I projected my dissatisfaction with my own effectiveness into my beliefs about accepting help: If I can’t help myself, what good will anyone else’s help do? At times, there was a quiet whisper of “I’m too far gone. I’ll show up for clients — but that’s all I have”. Looking back, all of this was a profound abandonment of myself that had roots in childhood patterns and one-sided relationships.
And then there was the discomfort I’ve always had with the standard “self-care checklist.” I didn’t realize why until years later: those strategies weren’t wrong — they just weren’t attuned to the state I was actually in. They didn’t meet my nervous system, my relational reality, or what my body could tolerate. Basic self-care is wonderful when you’re stressed. But I wasn’t stressed. I was far beyond it. And from that place, those suggestions felt irrelevant.
Over time, I’ve come to understand this larger truth:
Attunement Makes Help Receivable
Here’s what I wish I’d known back then — and what so many practitioners still don’t realize:
1. Help that isn’t attuned feels like pressure, not support.
A mismatch in tone, pace, intensity, or assumptions registers as more demand on the nervous system.
2. The nervous system must feel safe to receive support.
Even wanted help “bounces off” if the system isn’t regulated enough to take it in, feel it, metabolize it, or use it.
3. Help must match the person’s activation state.
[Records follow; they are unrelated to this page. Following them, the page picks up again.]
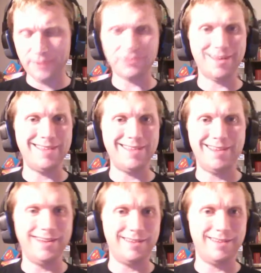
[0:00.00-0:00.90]

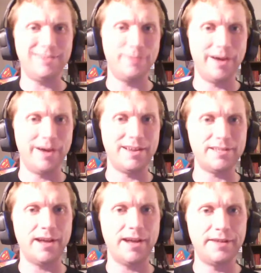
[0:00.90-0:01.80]
To be honest,
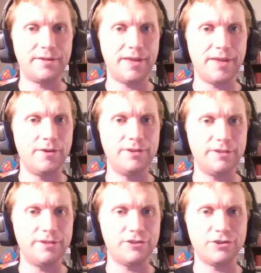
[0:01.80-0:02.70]
other than going to the
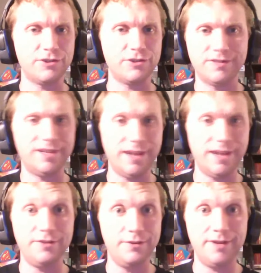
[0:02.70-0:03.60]
church service, I didn't
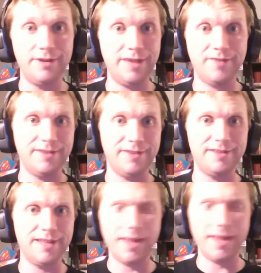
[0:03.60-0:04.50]
do any events
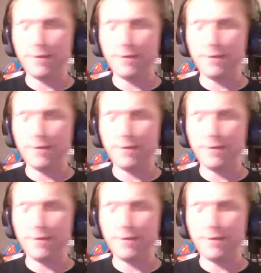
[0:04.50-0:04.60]
today.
- Fight: needs grounding, not advice
- Flight: needs slowing, not more tasks
- Freeze: needs warmth and gentle pacing
- Fawn: needs empowerment and boundaries
Misattuned help feels unsafe.
4. People avoid help that reflects the helper’s framework instead of their lived experience in the moment.
Generic help doesn’t land — attuned help does.
5. Unattuned help triggers shame or defensiveness.
Not because the help is wrong, but because the delivery dysregulates.
6. Attunement is somatic, not cognitive.
The body decides:
“I can breathe here,” or “I need to pull away.”
7. Most people avoiding help are actually avoiding dysregulation.
They’re not rejecting the helper.
They’re protecting their system.
8. Attunement restores agency.
Receiving help becomes possible when the person feels choice, pace, permission, presence, and safety.
The irony was painful: I couldn’t take in help because I was already overwhelmed, and a year later I left the field — not from lack of dedication, but from lack of support that could actually reach me.
These were the reasons I couldn’t take in help — the ones I knew then, and the ones I can finally name now.
Do you ever find yourself in this position? Do you know your reasons?